> Given data:
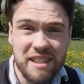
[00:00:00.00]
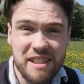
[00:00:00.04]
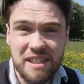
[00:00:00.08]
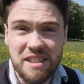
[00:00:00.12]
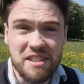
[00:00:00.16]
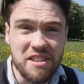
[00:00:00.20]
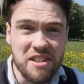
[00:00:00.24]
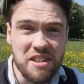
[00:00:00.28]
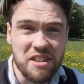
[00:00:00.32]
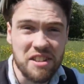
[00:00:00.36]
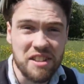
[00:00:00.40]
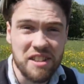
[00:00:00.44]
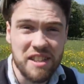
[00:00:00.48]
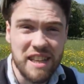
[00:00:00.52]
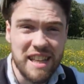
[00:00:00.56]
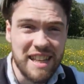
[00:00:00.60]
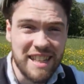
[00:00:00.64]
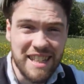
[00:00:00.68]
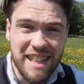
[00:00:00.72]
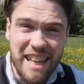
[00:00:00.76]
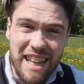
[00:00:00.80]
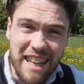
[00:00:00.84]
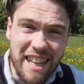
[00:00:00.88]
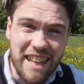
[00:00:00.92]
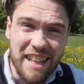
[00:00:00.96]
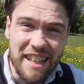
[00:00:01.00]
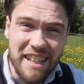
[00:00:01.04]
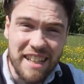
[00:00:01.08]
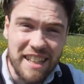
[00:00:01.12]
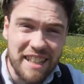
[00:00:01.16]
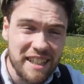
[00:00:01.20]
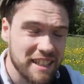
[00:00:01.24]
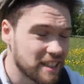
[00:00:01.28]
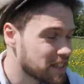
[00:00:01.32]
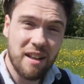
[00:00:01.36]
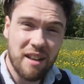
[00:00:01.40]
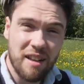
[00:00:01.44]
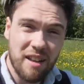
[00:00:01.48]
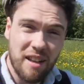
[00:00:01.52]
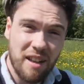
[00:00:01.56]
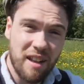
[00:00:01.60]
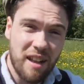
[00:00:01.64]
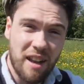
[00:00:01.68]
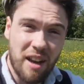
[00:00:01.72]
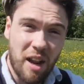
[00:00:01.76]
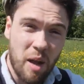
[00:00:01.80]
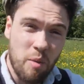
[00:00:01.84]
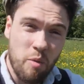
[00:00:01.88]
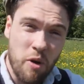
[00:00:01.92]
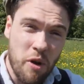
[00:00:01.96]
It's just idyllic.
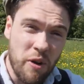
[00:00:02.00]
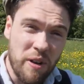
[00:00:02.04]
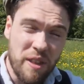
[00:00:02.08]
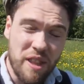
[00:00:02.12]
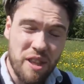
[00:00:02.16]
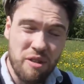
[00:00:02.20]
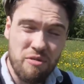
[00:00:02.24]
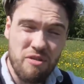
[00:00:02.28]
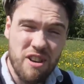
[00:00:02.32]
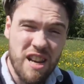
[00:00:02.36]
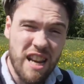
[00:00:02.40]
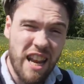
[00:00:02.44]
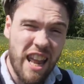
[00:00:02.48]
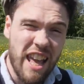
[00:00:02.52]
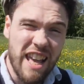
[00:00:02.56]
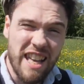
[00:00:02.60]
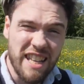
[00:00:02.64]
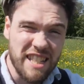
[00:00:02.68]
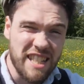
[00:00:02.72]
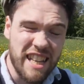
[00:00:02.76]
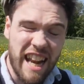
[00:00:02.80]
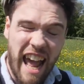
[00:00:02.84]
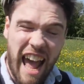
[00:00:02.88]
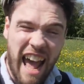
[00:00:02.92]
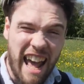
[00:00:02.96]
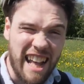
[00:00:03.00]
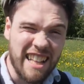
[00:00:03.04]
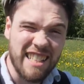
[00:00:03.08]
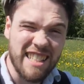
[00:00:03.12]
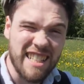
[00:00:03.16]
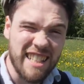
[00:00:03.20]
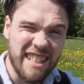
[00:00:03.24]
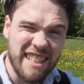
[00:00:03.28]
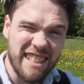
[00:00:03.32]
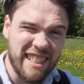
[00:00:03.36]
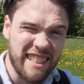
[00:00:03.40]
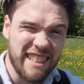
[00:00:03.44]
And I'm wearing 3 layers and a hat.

...

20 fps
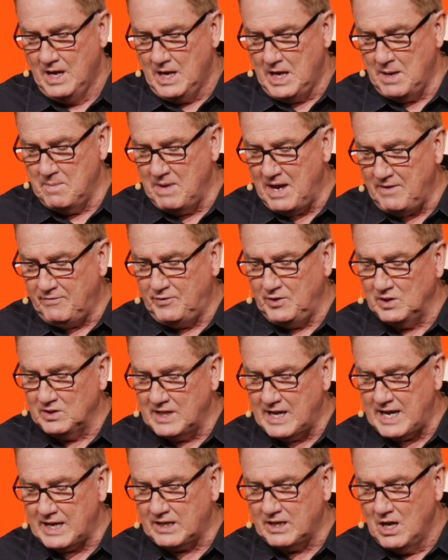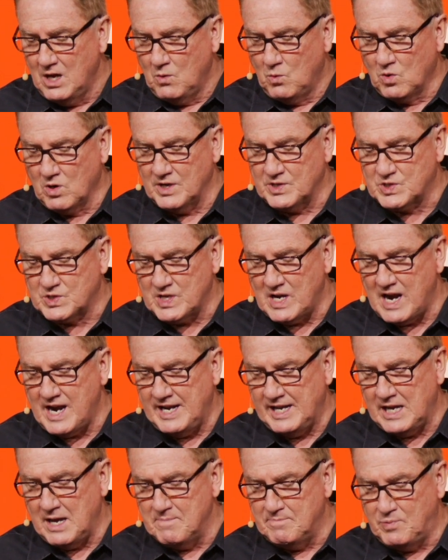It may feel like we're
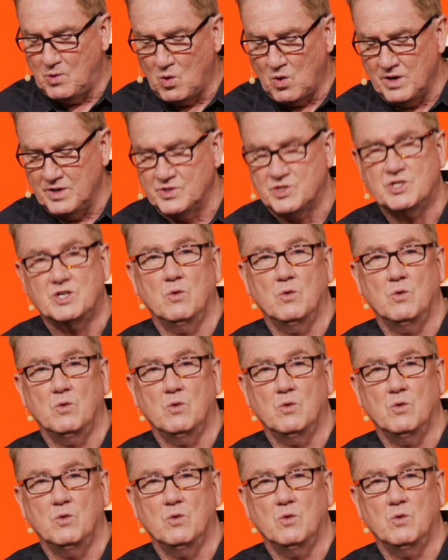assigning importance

...

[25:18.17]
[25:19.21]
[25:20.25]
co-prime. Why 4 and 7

> Exercise brief:
Copy out exactly the material that runs from the line with "[00:00:00.52]" to the line with "[00:00:01.28]", ends included, and leave the pictures behind.

> Answer to this task:
[00:00:00.52]
[00:00:00.56]
[00:00:00.60]
[00:00:00.64]
[00:00:00.68]
[00:00:00.72]
[00:00:00.76]
[00:00:00.80]
[00:00:00.84]
[00:00:00.88]
[00:00:00.92]
[00:00:00.96]
[00:00:01.00]
[00:00:01.04]
[00:00:01.08]
[00:00:01.12]
[00:00:01.16]
[00:00:01.20]
[00:00:01.24]
[00:00:01.28]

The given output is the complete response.